Currently, the Department of Education has sent out letters to public universities and K-12 schools that demands they get rid of any DEI policies or risk losing federal funding. For administrators and students at civilian schools, a decision must be made on whether to challenge the reforms in court and risk budget cuts.

But when it comes to military academies, Butcher said, “it’s a whole different set of laws. It is a part of an extension of U.S. government by as an extension of the military.”

Several students at military K-12 schools told USA Today they were threatened with detention, not being allowed to play on their schools’ sports teams or facing unexcused absences if they participated in the pro-DEI protests.  

“DoDEA policies on attendance and student discipline have not changed.
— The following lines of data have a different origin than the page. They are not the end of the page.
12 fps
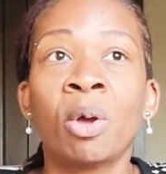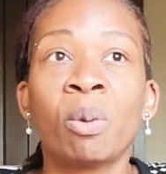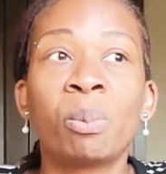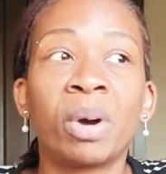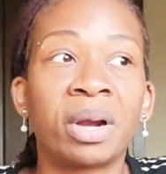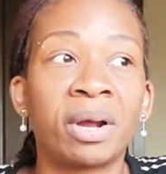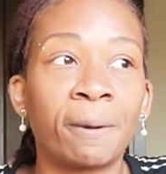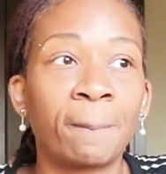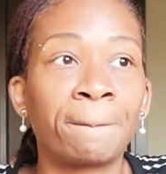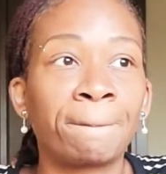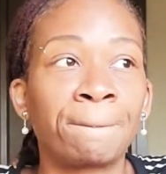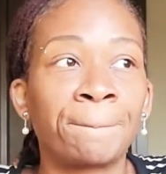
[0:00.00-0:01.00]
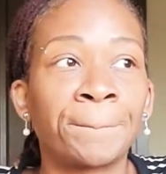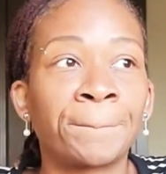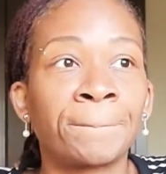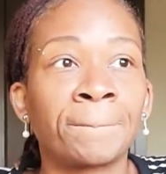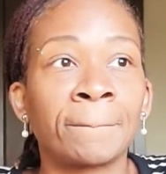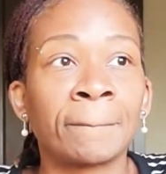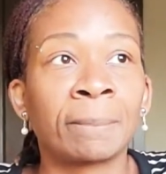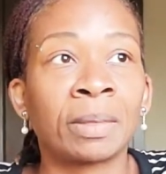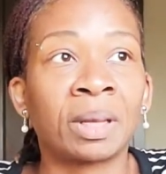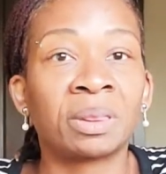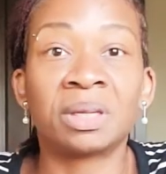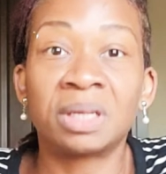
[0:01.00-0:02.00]
But
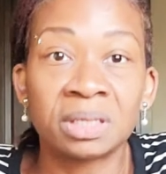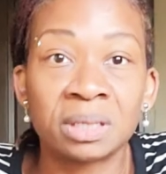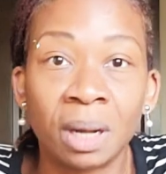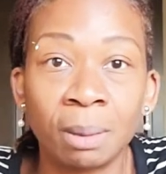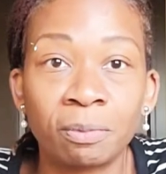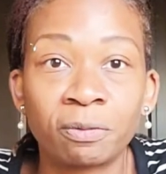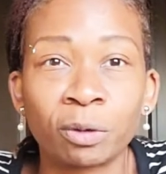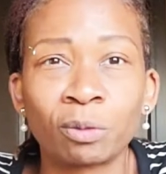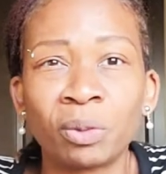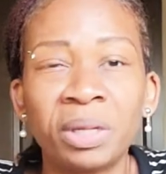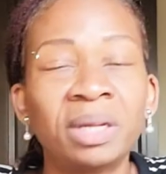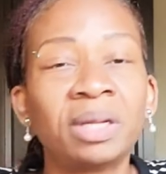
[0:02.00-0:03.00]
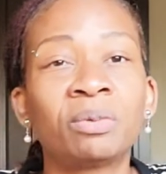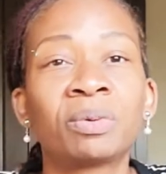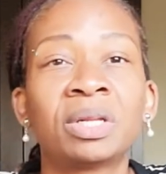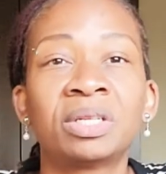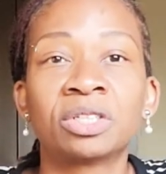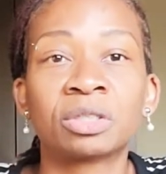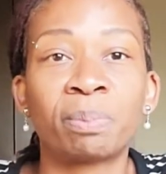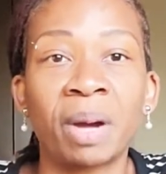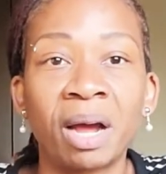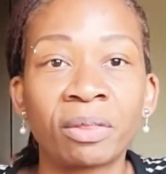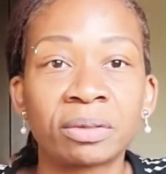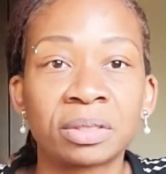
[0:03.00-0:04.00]
the discomfort really just
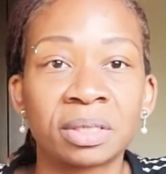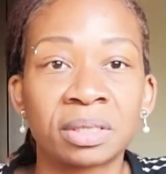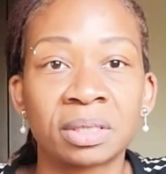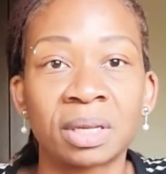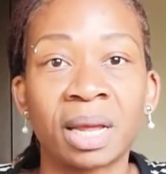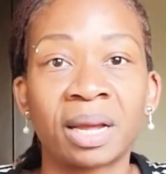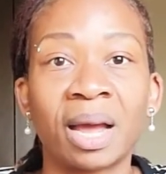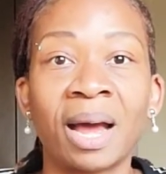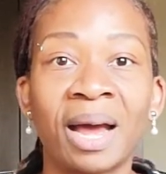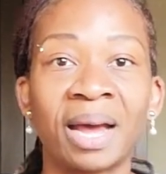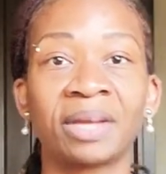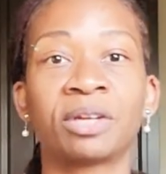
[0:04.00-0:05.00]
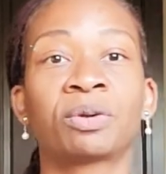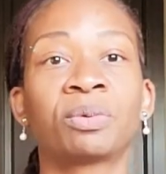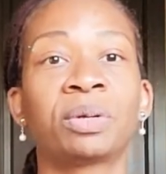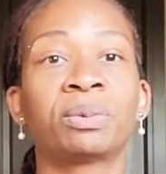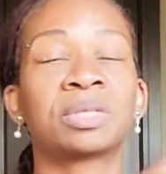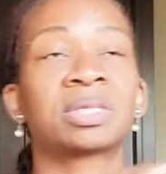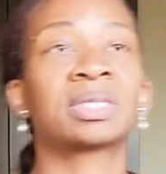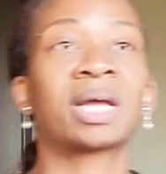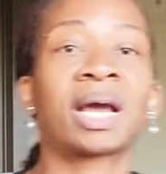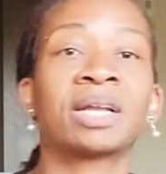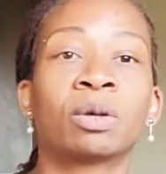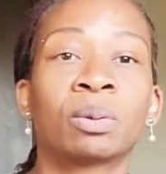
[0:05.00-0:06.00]
bothers us to like a high degree. We're just
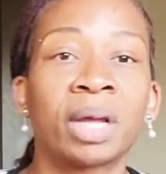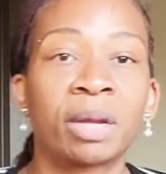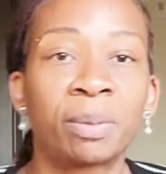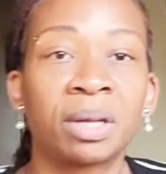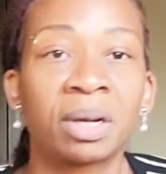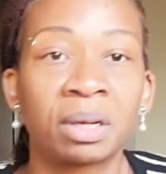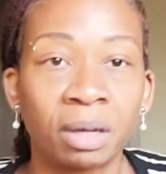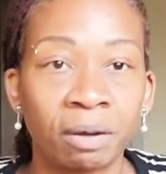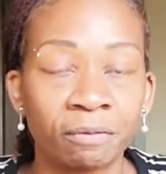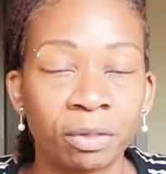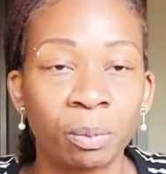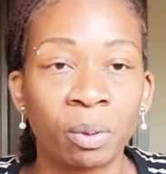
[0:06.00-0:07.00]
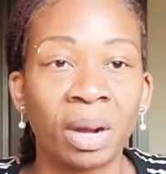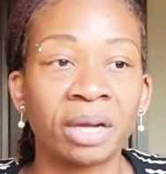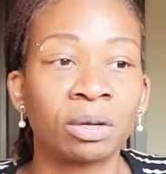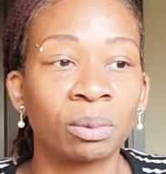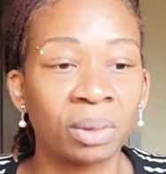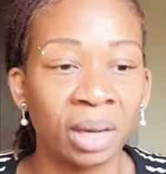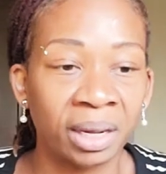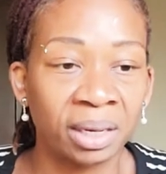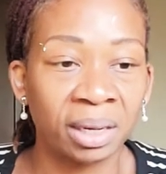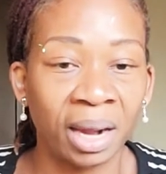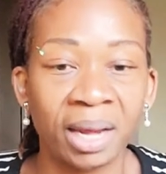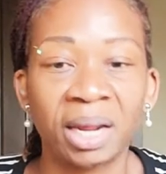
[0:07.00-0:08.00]
like, I don't like being uncomfortable. I don't
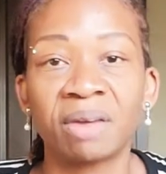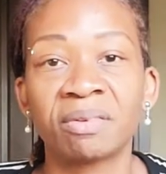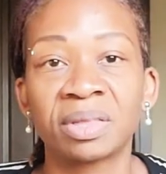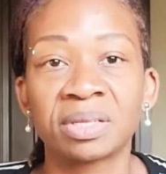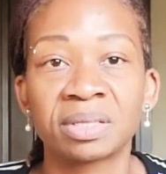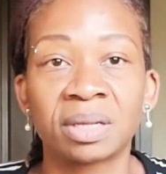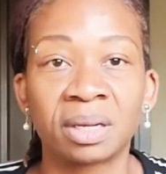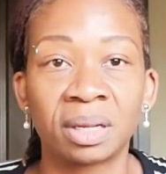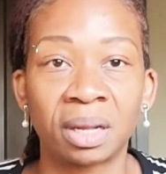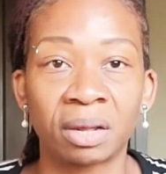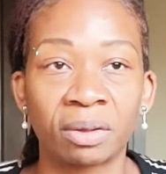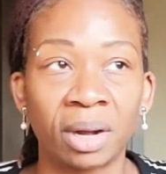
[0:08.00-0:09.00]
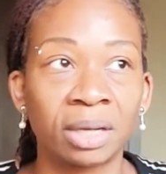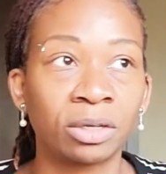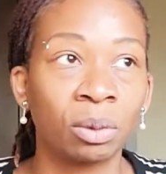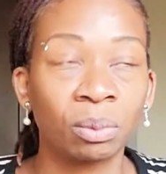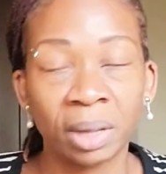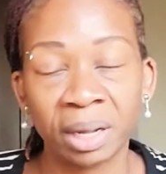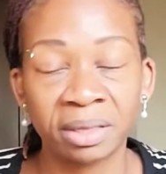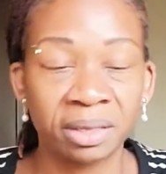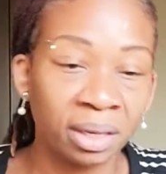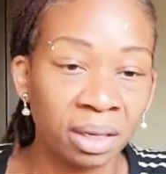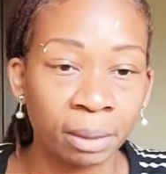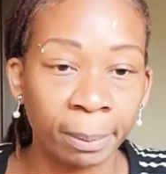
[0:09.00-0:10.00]
like not having this thing together. I don't like
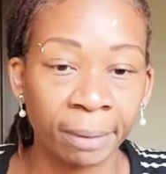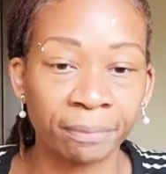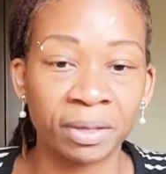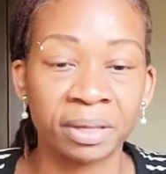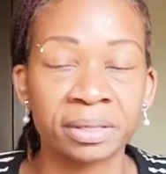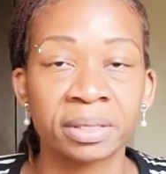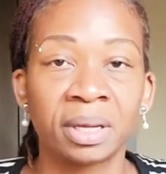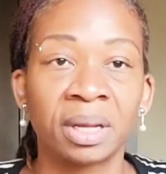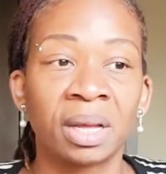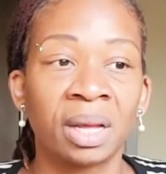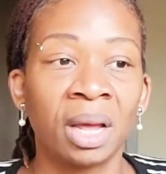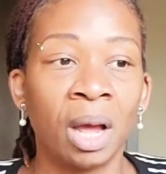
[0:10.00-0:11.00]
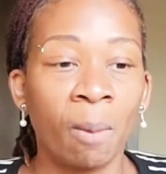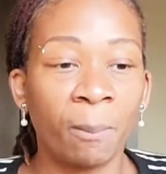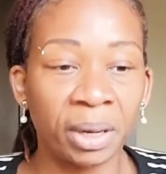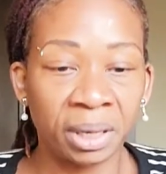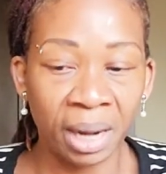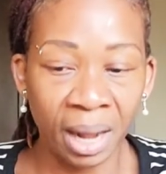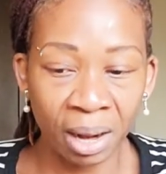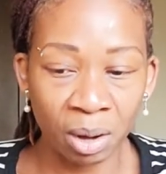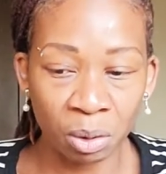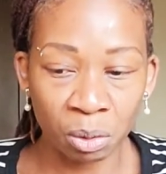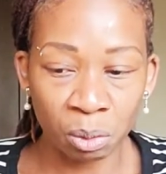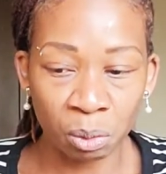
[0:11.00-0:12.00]
thinking about this. But
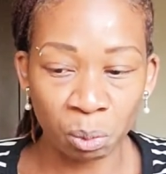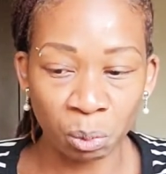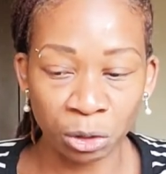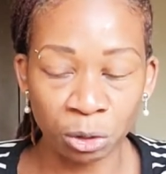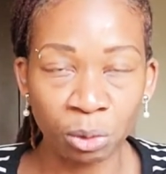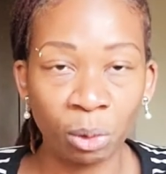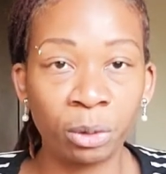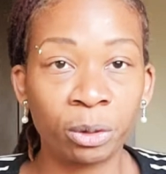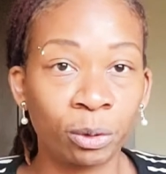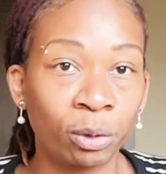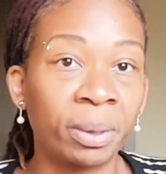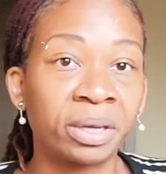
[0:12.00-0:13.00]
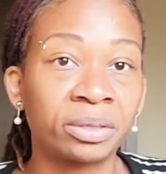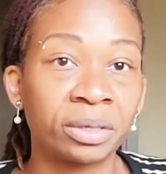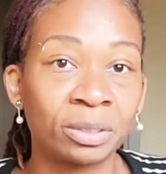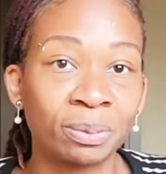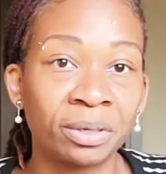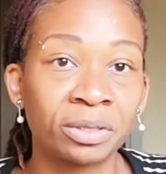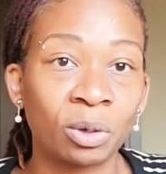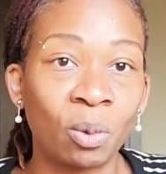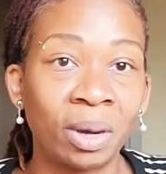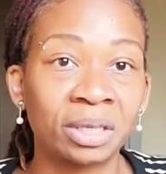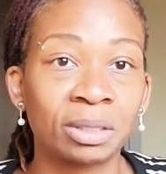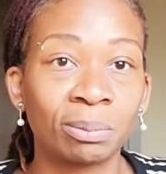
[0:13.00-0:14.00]
now, when you know that you're about to experience a
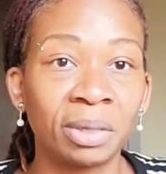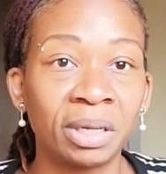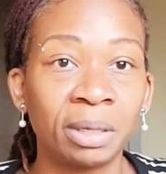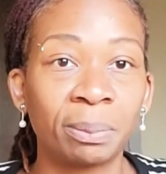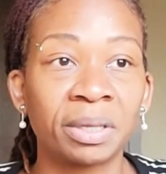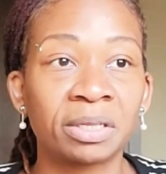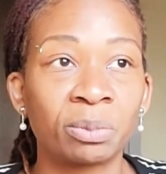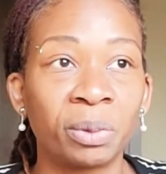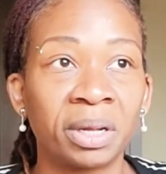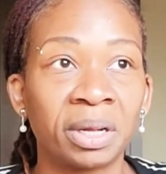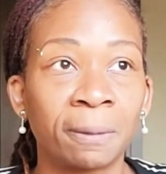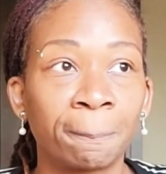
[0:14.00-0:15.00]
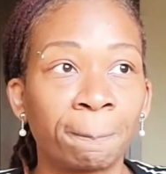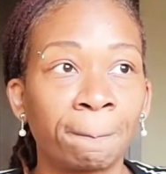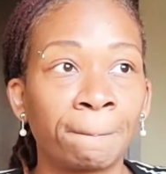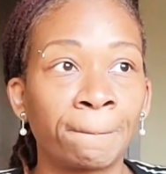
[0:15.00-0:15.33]
quantum leap, is when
While student-led walkouts in the past have concluded without serious incidents, the cumulative disruption to the DoDEA school system negatively impacted classroom instruction and pulled resources away from normal school operations to ensure student safety,” DoDEA said in a statement.

While the agency said it encourages civic engagement through forms such as student government, it “does not support or endorse student walkouts.”

“Unfortunately, the dependents of service members have to deal with it, which is why they protested it,” Jones said. “They had no say in DEI programs going away. There was no local school district for them to appeal to. It was a direct order from the Department of Defense.”

And the president is tightening his control on the nation’s military academies not only through executive orders but also in whom he appoints to their boards. While the boards are normally made up of individuals chosen in a bipartisan manner, Trump has leaned on conservative allies and media personalities.

The Air Force Academy board will include individuals such as conservative activist Charlie Kirk, Sen. Tommy Tuberville (R-Ala.), retired Col. Doug Nikolai and Dina Powell, who served in the first Trump administration.  

“The boards of visitors that oversee the five service academies are political appointees, historically speaking, those people appointed to those boards have been a mixture of both left and right, conservative, liberal, because they recognize that the officers that generate from those schools have to be balanced and be able to be critical thinkers [and] all this other stuff. It goes beyond petty politics,” Jones said.  

He added that the damage to the institutions could be long-lasting, saying that though he attended one himself, he would not allow his children to do so.

“I have two daughters, one of which could enlist right now, and another in a couple of years could do the same thing. Both mom and dad went to the Naval Academy. Their great grandfather was a Tuskegee Airman. Their other great grandfather was a Korean War veteran. And my wife and I [were] like, ‘Nope, you’re not going.’ … That’s how powerful the influence of Trump and Hegseth have become,” he added.